Par cet état des lieux, Black Flies dénonce une situation sociétale perverse et certainement sans retour. Celle qui malgré les avancées de ce que l’on appelle aujourd’hui l’Obamacare laisse sur le carreau plus de 30 millions d’américains sans aucune couverture de santé. Une situation aggravée par le passage d’un certain Donald Trump à la Maison Blanche. On précisera ici que le film adapte un roman du même nom de Shannon Burke, ancien ambulancier, publié en 2008, qui raconte, de façon réaliste, l’expérience d’un jeune ambulancier dans le Harlem de l’épidémie de crack des années 1990. Il était associé à un vétéran qui avait fait la guerre du Vietnam.

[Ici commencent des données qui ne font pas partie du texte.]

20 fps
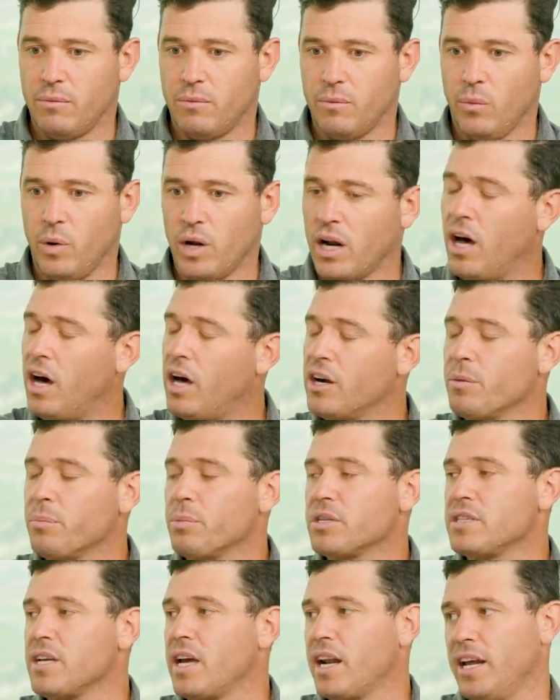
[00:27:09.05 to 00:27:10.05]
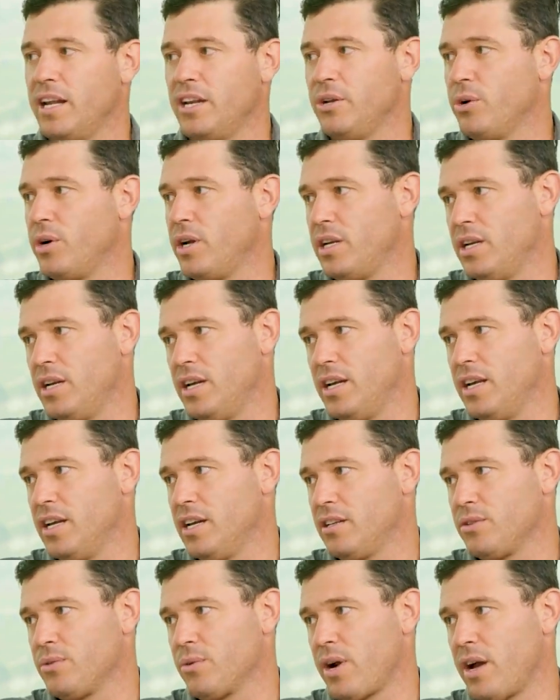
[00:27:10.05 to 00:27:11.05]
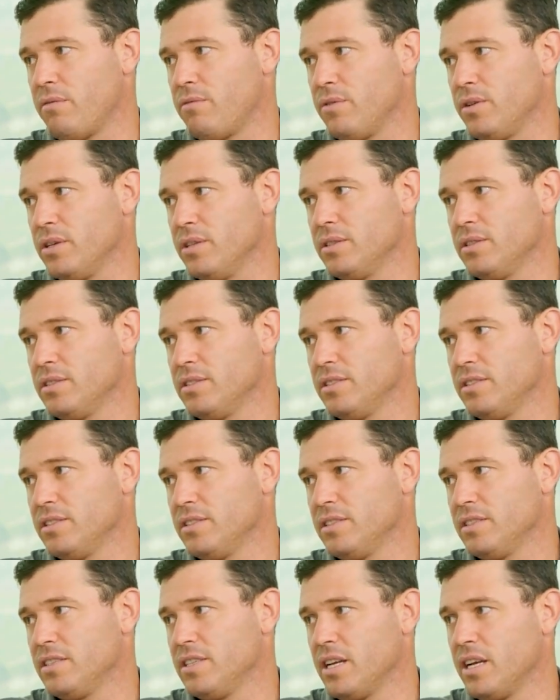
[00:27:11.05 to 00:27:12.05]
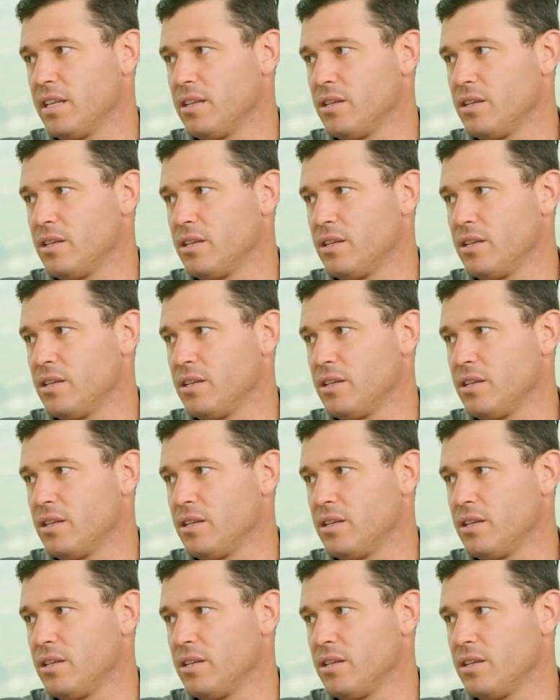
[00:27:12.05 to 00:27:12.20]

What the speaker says: 100% I knew I needed to hit it to right field to get the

Sauvaire a transposé le récit de Black Flies de nos jours afin de parler d’une profession au bord de la rupture qui après le COVID est toujours aux premières lignes d’un front encore plus dur où le trauma post 11 septembre n’est toujours pas digéré et où la reconnaissance de leur travail est dorénavant proche du néant.

Black Flies ce sont donc ces mouches noires qui les accueillent au gré de leurs interventions. Au-dessus d’un cadavre en putréfaction ou tourbillonnant autour d’une société qui les rejette. Black Flies est un nouveau tour de force signé Jean-Stéphane Sauvaire qui assène au passage un sacré coup de vieux à Bringing out the Dead (A tombeau ouvert – 1999), pourtant un de nos films préférés chez Scorsese. On ne peut pas dire qu’il fait un bien fou mais il donne à espérer que ce cinéma-là n’est pas encore tout à fait mort. À nous et à vous de permettre qu’un tel soubresaut de vie ne soit pas le dernier.

Ps : Si vous voulez en savoir un peu plus sur les coulisses du film, on vous invite à écouter notre entretien avec le réalisateur en cliquant sur ce lien.

Black Flies (Asphalt City – 2023) de Jean-Stéphane Sauvaire – 2h00 (Metropolitan FilmExport) – 3 avril 2024

Résumé : Ollie Cross, jeune ambulancier de New York, fait équipe avec Gene Rutkovsky, un urgentiste expérimenté. Confronté à la violente réalité de leurs quotidiens, il découvre les risques d’un métier qui chaque jour ébranle ses certitudes et ne lui laisse aucun répit.